Data for processing:

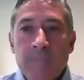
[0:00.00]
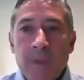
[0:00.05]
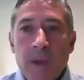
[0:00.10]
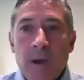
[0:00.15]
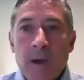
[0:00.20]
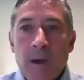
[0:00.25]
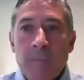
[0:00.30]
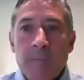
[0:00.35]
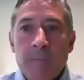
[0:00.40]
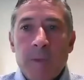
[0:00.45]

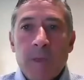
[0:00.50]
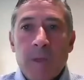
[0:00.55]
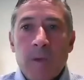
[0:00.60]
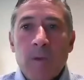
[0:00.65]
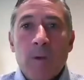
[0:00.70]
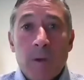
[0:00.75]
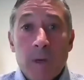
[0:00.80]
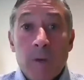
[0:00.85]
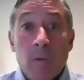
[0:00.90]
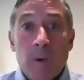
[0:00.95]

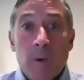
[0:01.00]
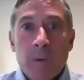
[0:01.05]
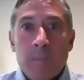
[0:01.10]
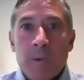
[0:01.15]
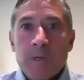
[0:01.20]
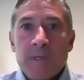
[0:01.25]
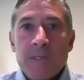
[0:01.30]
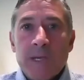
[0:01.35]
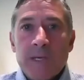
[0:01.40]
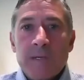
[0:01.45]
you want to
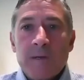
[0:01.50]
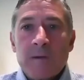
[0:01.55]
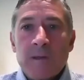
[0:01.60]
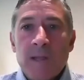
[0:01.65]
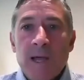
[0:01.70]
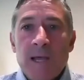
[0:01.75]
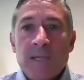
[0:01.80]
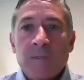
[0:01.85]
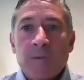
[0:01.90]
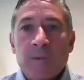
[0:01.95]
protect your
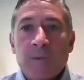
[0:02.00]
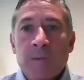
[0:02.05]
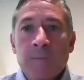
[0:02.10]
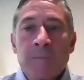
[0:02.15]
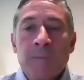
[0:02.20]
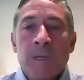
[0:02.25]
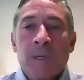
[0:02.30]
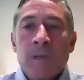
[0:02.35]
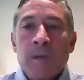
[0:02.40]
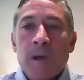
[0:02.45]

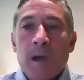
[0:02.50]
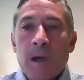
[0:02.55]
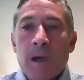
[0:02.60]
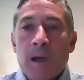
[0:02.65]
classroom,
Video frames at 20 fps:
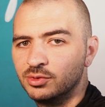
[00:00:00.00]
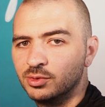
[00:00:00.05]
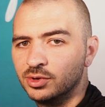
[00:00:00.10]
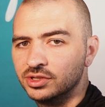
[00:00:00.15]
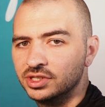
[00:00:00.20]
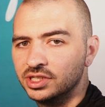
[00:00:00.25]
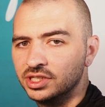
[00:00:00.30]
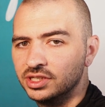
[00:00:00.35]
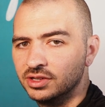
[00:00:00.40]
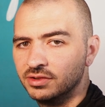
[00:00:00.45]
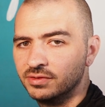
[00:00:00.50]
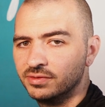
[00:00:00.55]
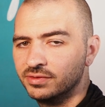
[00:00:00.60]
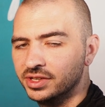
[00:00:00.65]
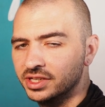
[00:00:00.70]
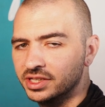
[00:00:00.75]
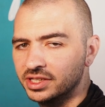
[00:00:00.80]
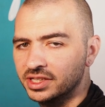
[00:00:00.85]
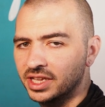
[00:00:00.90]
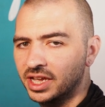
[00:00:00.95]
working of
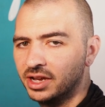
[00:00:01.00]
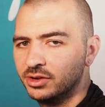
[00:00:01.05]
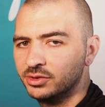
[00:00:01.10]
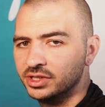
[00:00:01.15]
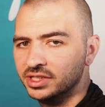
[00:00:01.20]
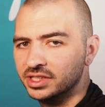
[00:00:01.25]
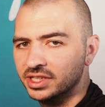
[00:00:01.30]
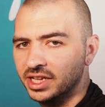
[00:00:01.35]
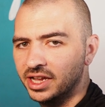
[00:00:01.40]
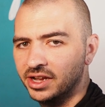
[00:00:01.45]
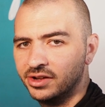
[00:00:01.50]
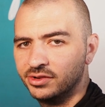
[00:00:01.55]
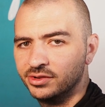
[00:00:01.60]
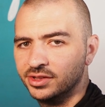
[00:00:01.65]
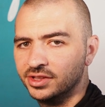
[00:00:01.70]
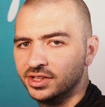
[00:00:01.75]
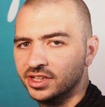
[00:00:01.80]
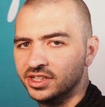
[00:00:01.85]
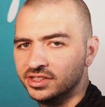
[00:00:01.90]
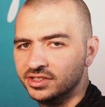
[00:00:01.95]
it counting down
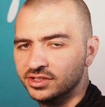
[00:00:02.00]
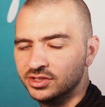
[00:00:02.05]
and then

* * *

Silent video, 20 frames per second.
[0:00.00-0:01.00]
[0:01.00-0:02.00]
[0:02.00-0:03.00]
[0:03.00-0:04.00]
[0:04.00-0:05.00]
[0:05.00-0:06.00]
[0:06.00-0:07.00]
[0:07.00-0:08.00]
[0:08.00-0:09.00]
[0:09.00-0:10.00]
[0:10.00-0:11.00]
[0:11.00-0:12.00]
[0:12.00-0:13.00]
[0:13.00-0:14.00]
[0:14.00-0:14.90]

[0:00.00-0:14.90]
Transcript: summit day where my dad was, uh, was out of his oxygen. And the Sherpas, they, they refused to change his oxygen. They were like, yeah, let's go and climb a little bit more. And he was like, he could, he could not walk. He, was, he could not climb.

What the task asks: Check every line of the data, and copy the ones that contain "frames".

Exercise response:
Video frames at 20 fps:
Silent video, 20 frames per second.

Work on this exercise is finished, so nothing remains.